Amid this week’s market tumult, investors have dumped shares of media companies, another sign that the stocks which helped power the broader market over the last seven years are falling out of favor.
Some of the stocks rebounded on Thursday, but most are down sharply this week amid a 2.7% drop in the S&P 500 Index. Time Warner Inc. slid 9.9% this week. Walt Disney Co. dropped 3.8% after closing on Wednesday at its lowest level since October 2014. Its shares are now off 22% during the past three months.
Viacom Inc. is down 25% so far this week after sinking 21% on Tuesday. CBS Corp. is down 6.9% on the week. Twenty-First Century Fox Inc., which until 2013 was part of the same company as Wall Street Journal-owner News Corp ., is down 8.5% this month.
The lagging media sector is one whose outsized returns over the past seven years may be starting to get strained, investors say. Media stocks returned 315% from the beginning of 2009 through the end of 2015, compared with 163% on the S&P 500 index.
Media, along with sectors like technology, financials, and health care, have led the bull market for most of its run, but such stocks may take a back seat going forward, investors say. Those sectors have been among the worst performers as the S&P fell 10.5% so far this year. Instead, it’s been energy, materials, and industrial stocks that have outperformed the broader market.
“I think a big part of what’s happened year-to-date has been a capitulation of the leadership of this bull market,” said Jim Paulsen, chief investment strategist at Wells Capital Management.
That may be a bad omen for the broader market, which until recently had been held up by a small group of stocks whose large market values and steady gains helped prop the market up last year, even as a larger group of companies were on the decline.
Some of the media companies have been hit by concerns over the loss of subscribers as customers jettison costly cable packages. On Tuesday, Viacom reported quarterly revenue that missed analyst expectations, and the media firm lowered its estimates for growth in subscription fees this year.
Questions about the future of cable pushed Disney shares down on Wednesday, even as the company reported an uptick in ESPN subscribers the previous day. Disney mentioned subscriber losses at ESPN last summer, helping spark a meltdown in media stocks as investors grew concerned about cord-cutting.

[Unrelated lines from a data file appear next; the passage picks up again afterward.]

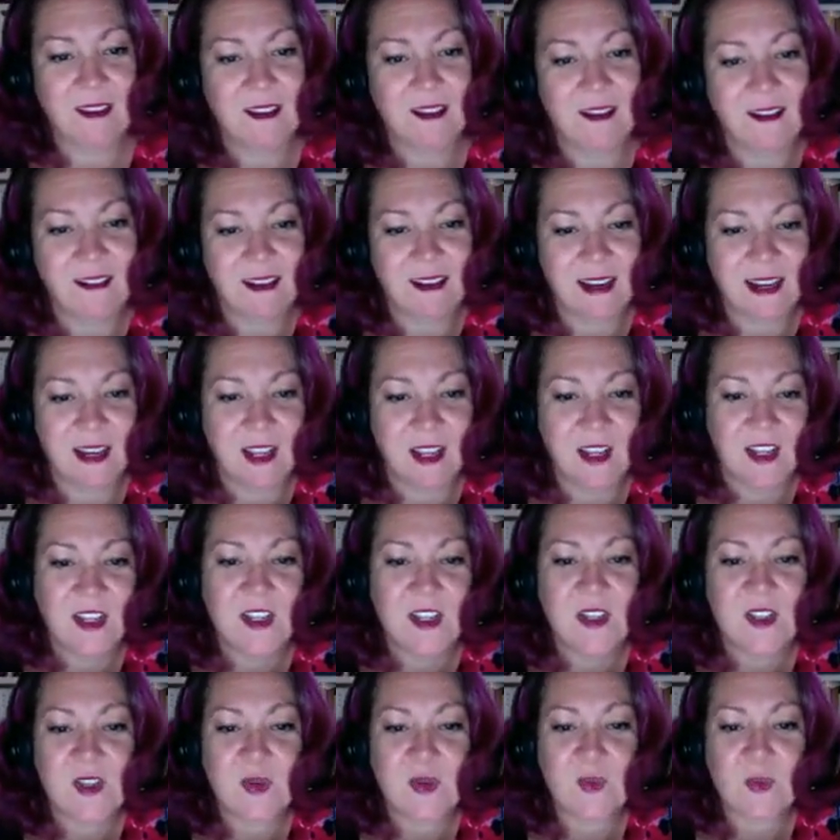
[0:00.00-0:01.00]
All right,
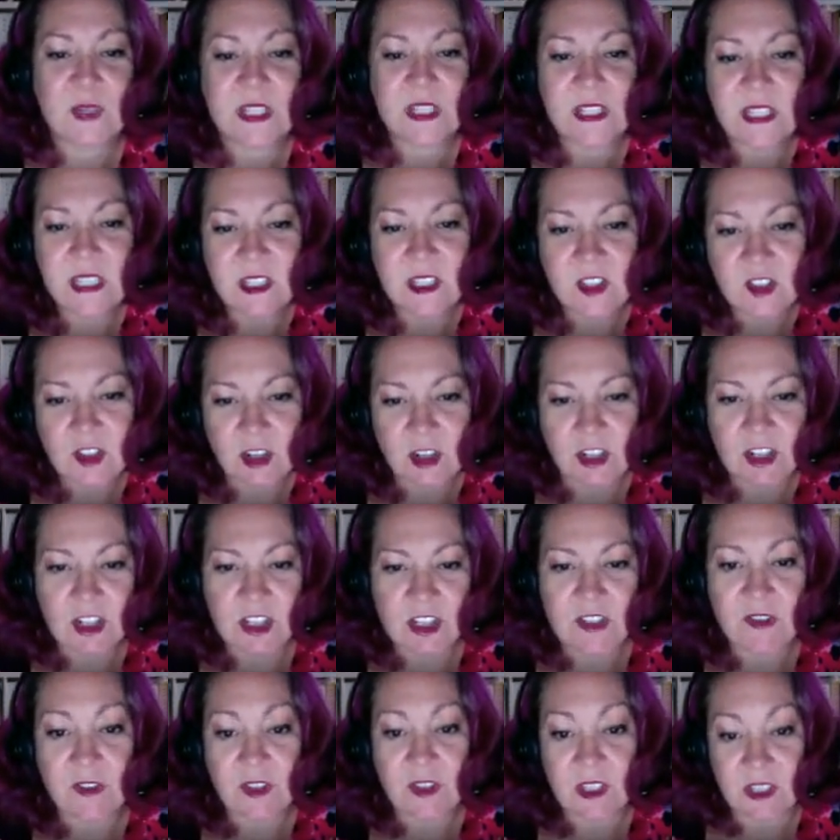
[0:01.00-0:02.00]
so read the
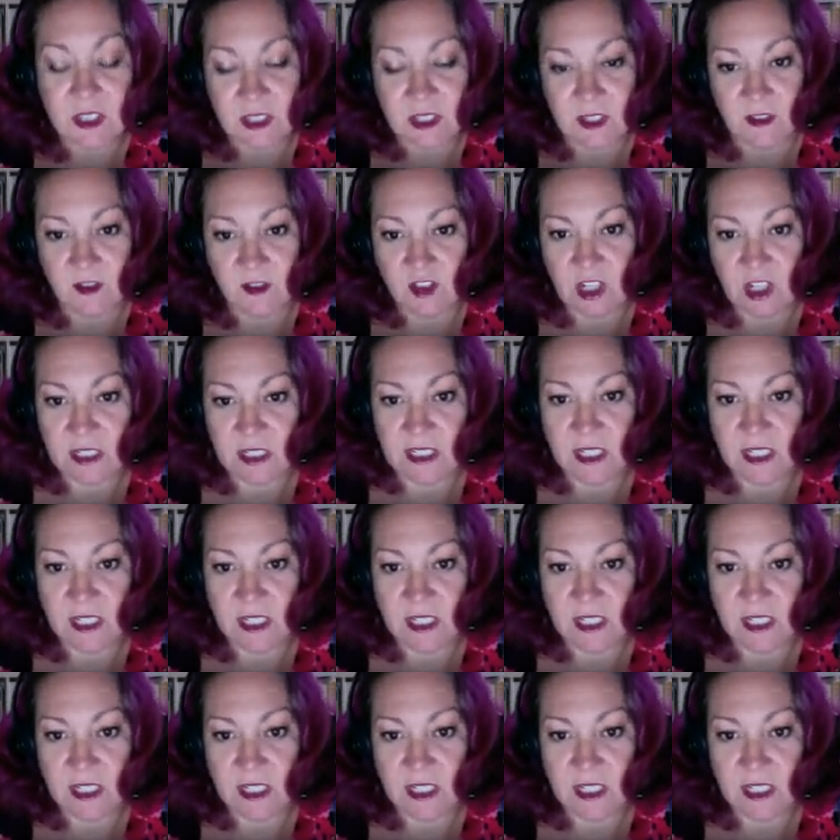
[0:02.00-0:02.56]
instructions for this self-checked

Still, even as those trends continue to play out, shareholders of media companies are getting hit by a nearer-term challenge that transcends the sector: a loss of momentum.
“Momentum is a very effective strategy but it’s become a lot less effective over the past six months,” said Russ Koesterich, global chief investment strategist at BlackRock. “I do think there is something broader going on here.”